Intention des Hinweisgeberschutzgesetzes – Umfangreicher Schutz des Hinweisgebers
Das Hinweisgeberschutzgesetz dient primär dem Schutz von sog. Hinweisgebern. Darunter versteht man Personen, die im Zusammenhang mit ihrer beruflichen Tätigkeit Informationen über ein Fehlverhalten von natürlichen oder juristischen Personen erlangen und durch entsprechende Hinweise bei einer internen oder externen Meldestelle dabei behilflich sind, das Fehlverhalten aufzudecken und die negativen Folgen dieses Fehlverhaltens einzudämmen beziehungsweise zu korrigieren. Neben Arbeitnehmer:innen werden somit auch Kunden, Lieferanten und andere Geschäftspartner des betroffenen Unternehmens durch das HinSchG insbesondere vor Repressalien und Vergeltungsmaßnahmen geschützt.

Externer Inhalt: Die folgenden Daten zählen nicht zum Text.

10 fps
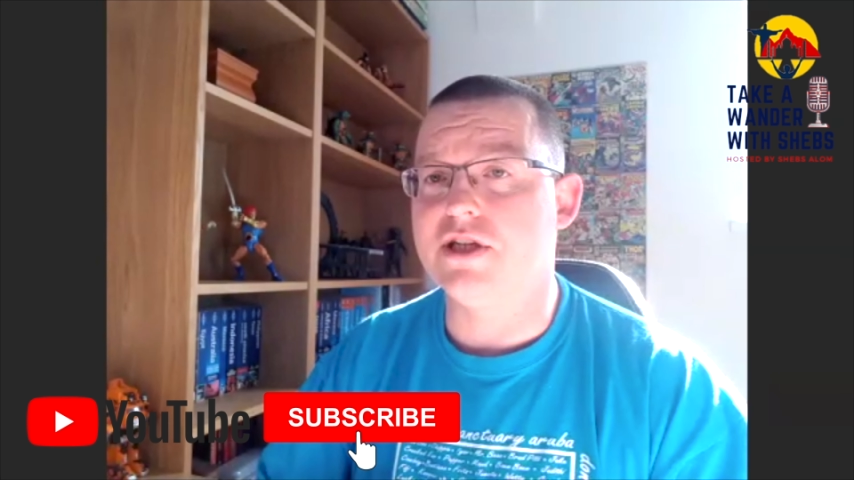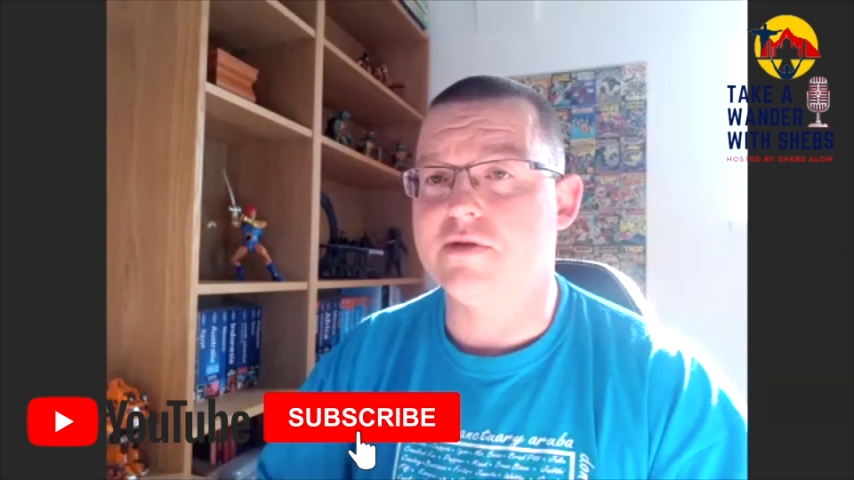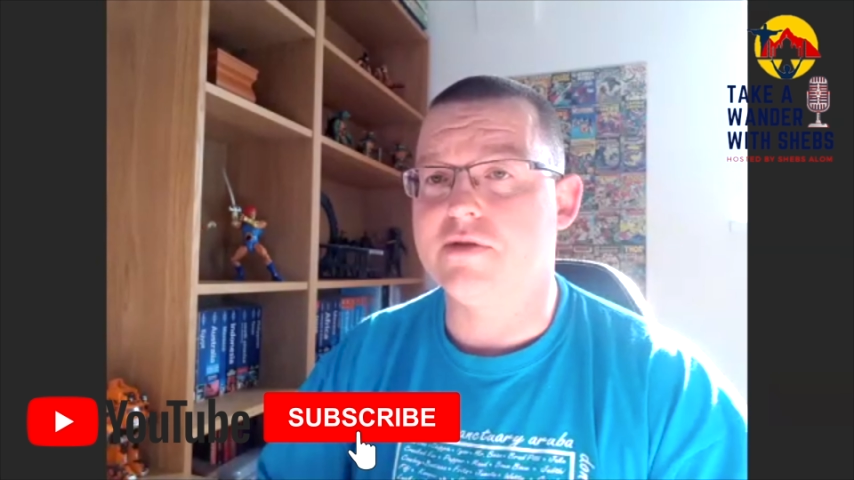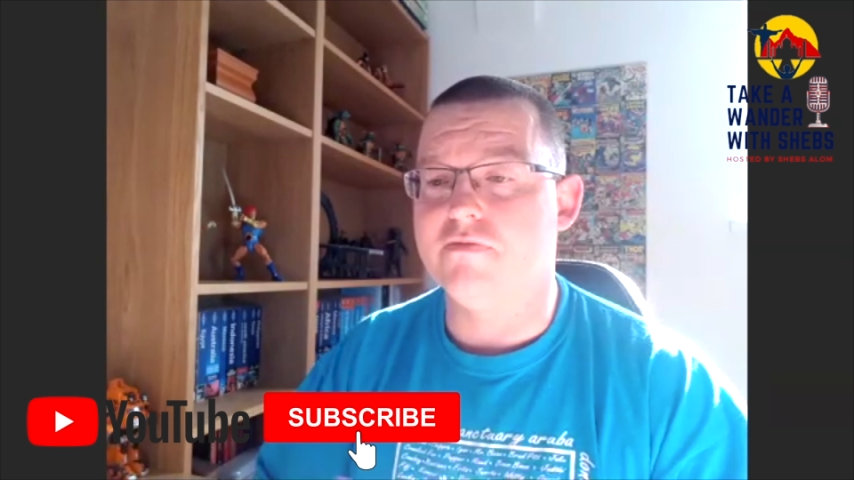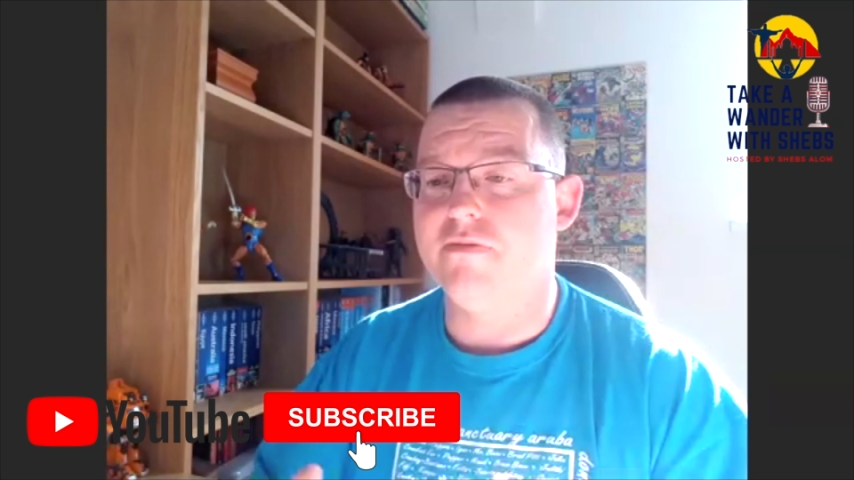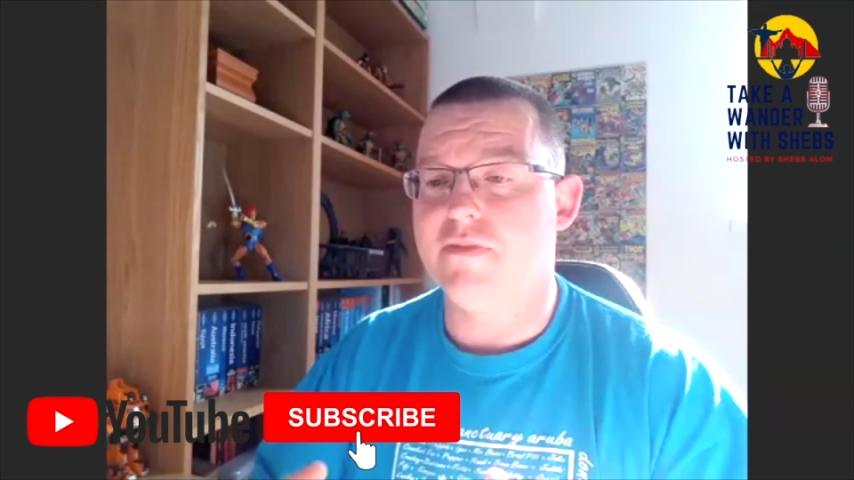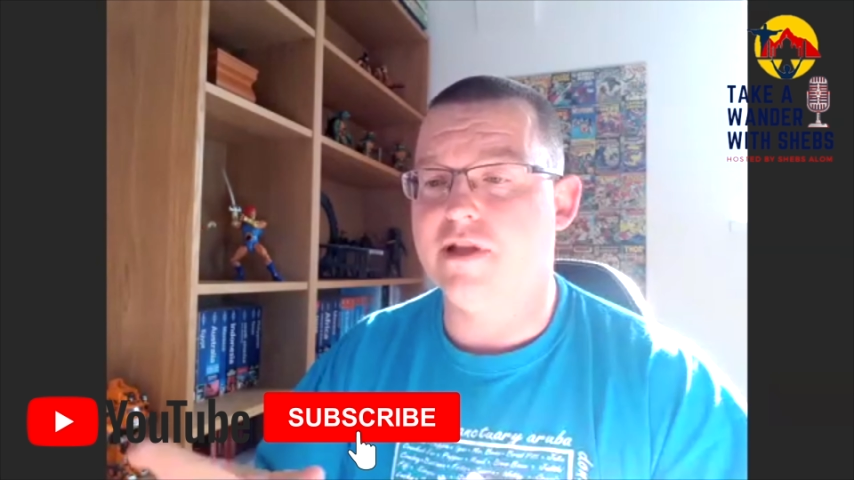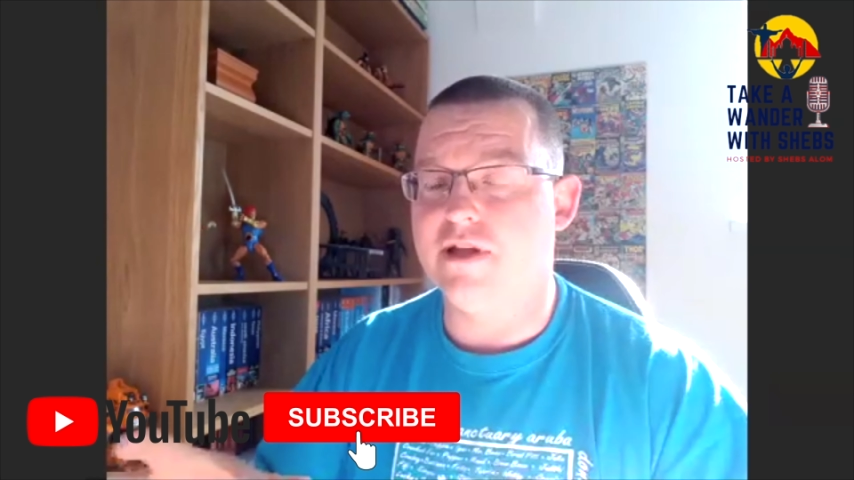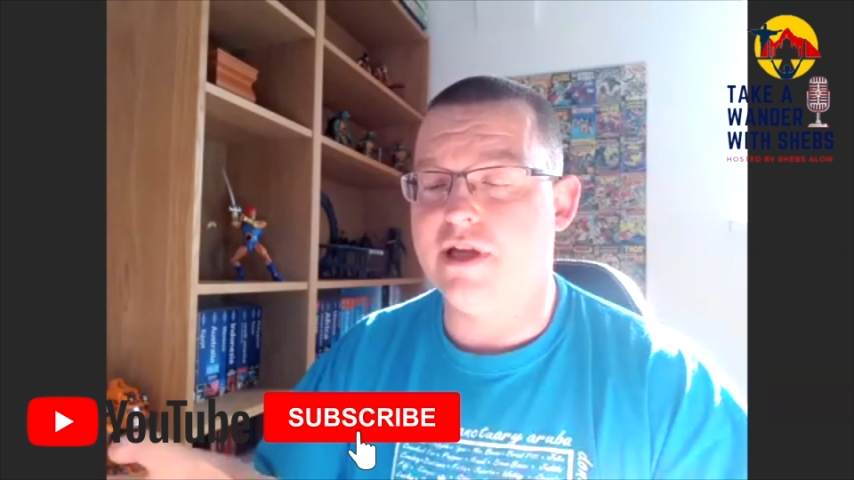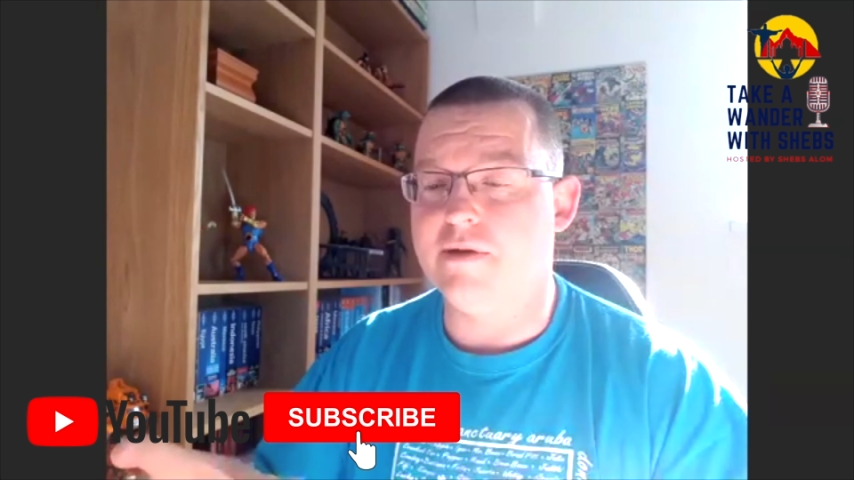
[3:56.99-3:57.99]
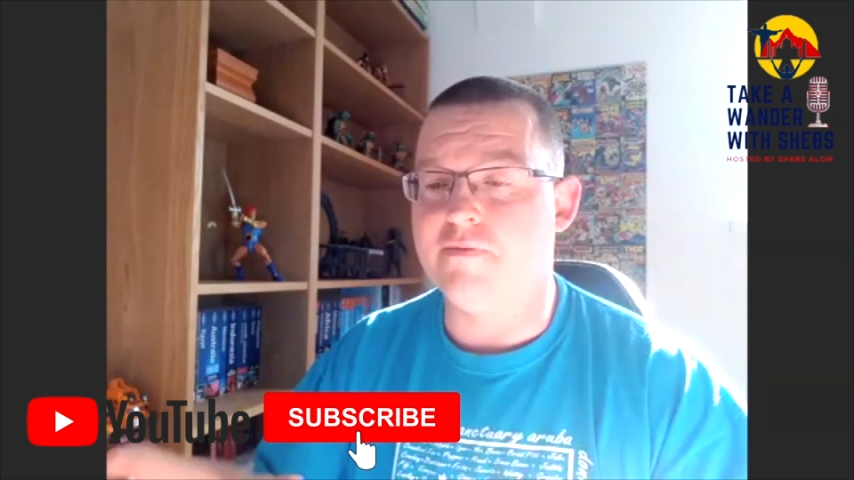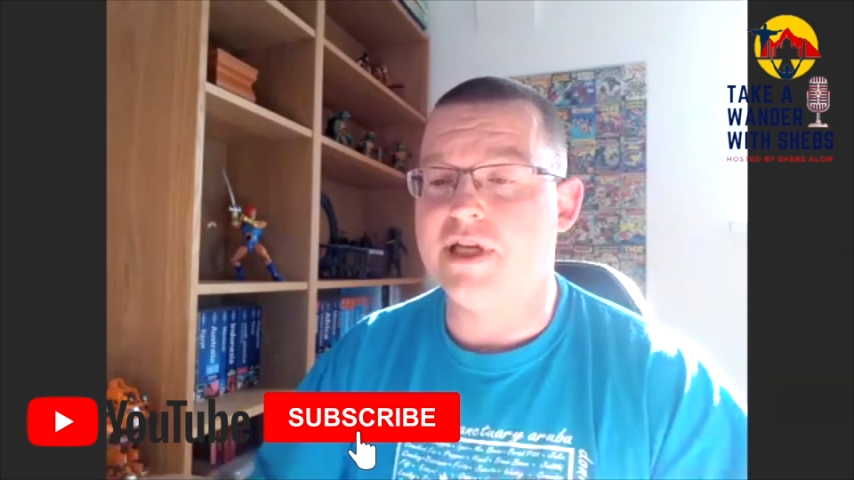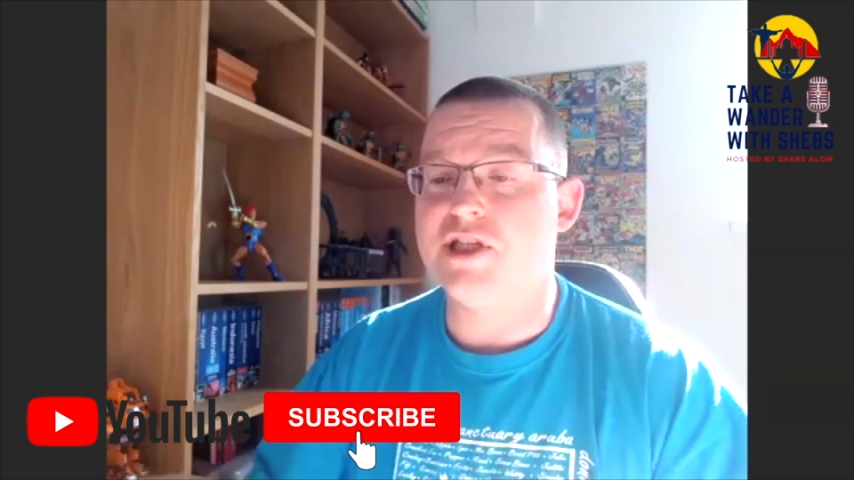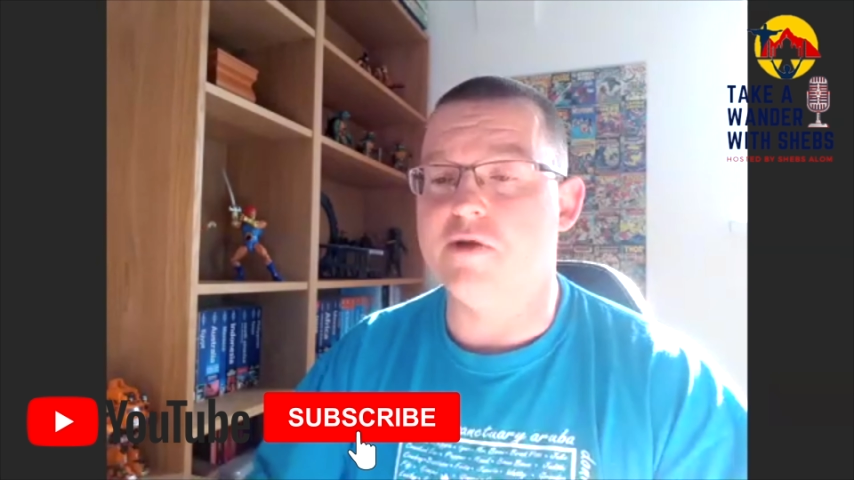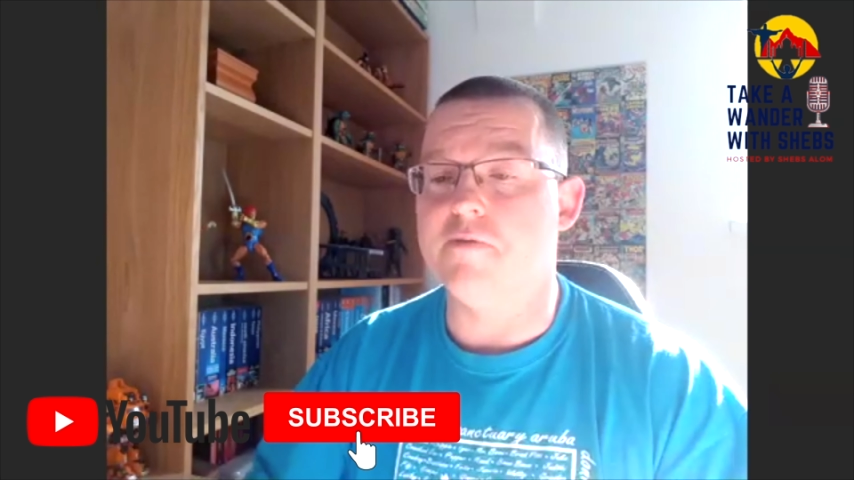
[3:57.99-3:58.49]
It
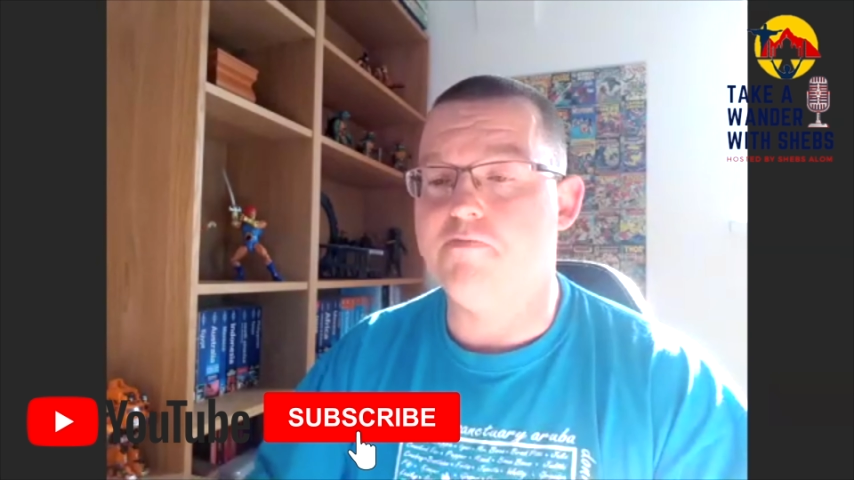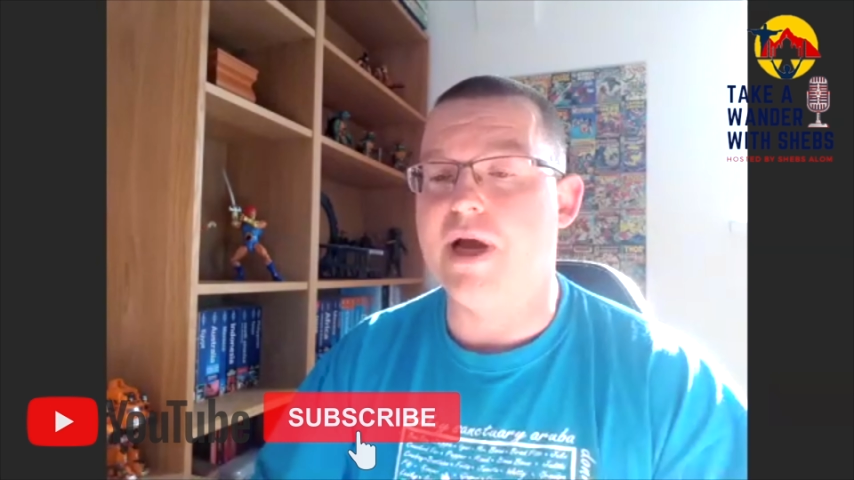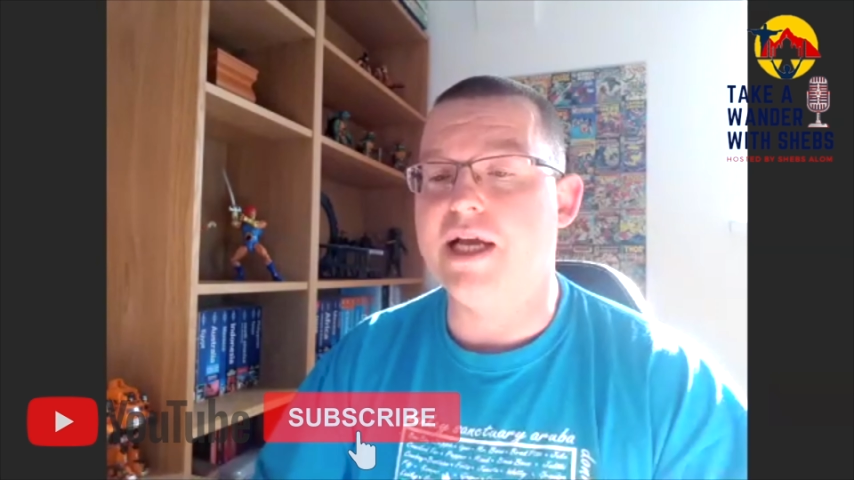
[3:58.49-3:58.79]
makes you the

Was kommt auf betroffene Unternehmen zu?
Das HinSchG verpflichtet die betroffenen Unternehmen zur Einrichtung und zum Betrieb von internen Meldestellen, die es den Hinweisgebern ermöglichen, Fehlverhalten innerhalb des Unternehmens zu melden. Dieser Verpflichtung unterfallen sämtliche Unternehmen mit mehr als 50 Mitarbeiter:innen, wobei jede juristische Person gesondert zu betrachten ist.
Zusätzlich wird beim Bundesamt für Justiz eine sog. externe Meldestelle eingerichtet. Hinweisgeber können frei wählen, ob sie einen Hinweis gegenüber der internen Meldestelle ihres Unternehmens oder der externen Meldestelle des Bundes abgeben möchten.
Betroffene Unternehmen müssen bei der Einrichtung und dem Betrieb der internen Meldestelle folgende Anforderungen des HinSchG umsetzen und beachten:
- Das interne Meldesystem muss es den Hinweisgebern ermöglichen, Hinweise auf unterschiedliche Weisen, etwa mündlich, schriftlich oder in digitaler Form, abgeben zu können.
- Auch die anonyme Abgabe von Hinweisen muss ermöglicht werden. Anonymen Hinweisen soll nachgegangen werden, eine Pflicht hierzu besteht jedoch nicht.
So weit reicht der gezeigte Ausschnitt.